> _WHAT THE TASK ASKS_: Return all the entries exactly, keeping pictures out.
━━━━━ LISTED ENTRIES
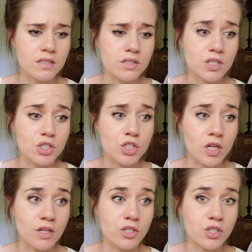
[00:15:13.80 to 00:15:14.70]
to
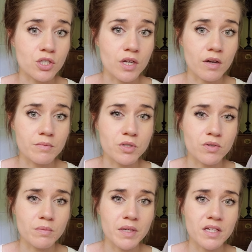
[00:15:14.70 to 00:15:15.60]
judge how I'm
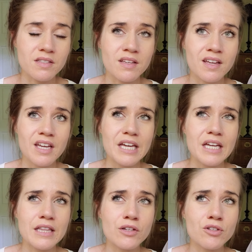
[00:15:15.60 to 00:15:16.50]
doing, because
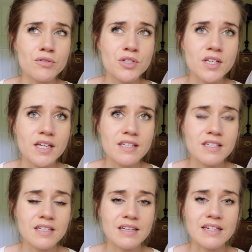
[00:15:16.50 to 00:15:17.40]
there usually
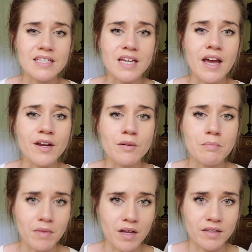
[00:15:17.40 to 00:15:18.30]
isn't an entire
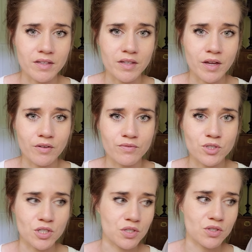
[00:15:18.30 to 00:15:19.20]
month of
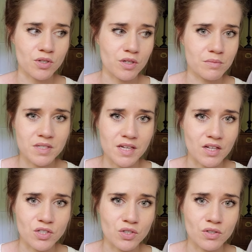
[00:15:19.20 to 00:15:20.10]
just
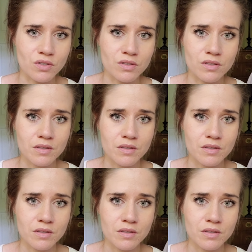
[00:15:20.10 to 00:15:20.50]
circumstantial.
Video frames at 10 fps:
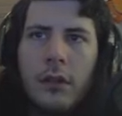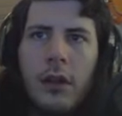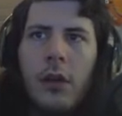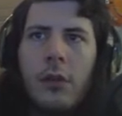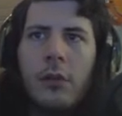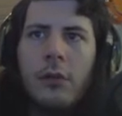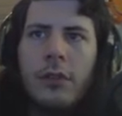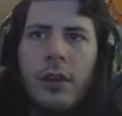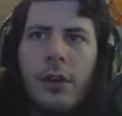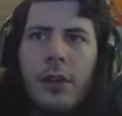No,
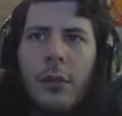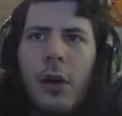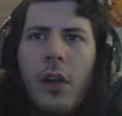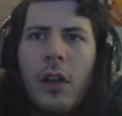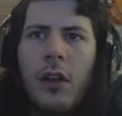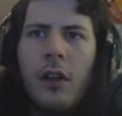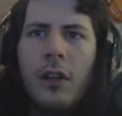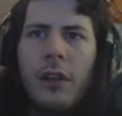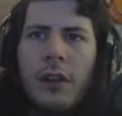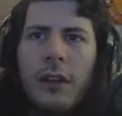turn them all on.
━━━━━━━━━━
> _TASK RESULT_:
[00:15:13.80 to 00:15:14.70]
to
[00:15:14.70 to 00:15:15.60]
judge how I'm
[00:15:15.60 to 00:15:16.50]
doing, because
[00:15:16.50 to 00:15:17.40]
there usually
[00:15:17.40 to 00:15:18.30]
isn't an entire
[00:15:18.30 to 00:15:19.20]
month of
[00:15:19.20 to 00:15:20.10]
just
[00:15:20.10 to 00:15:20.50]
circumstantial.
Video frames at 10 fps:
No,
turn them all on.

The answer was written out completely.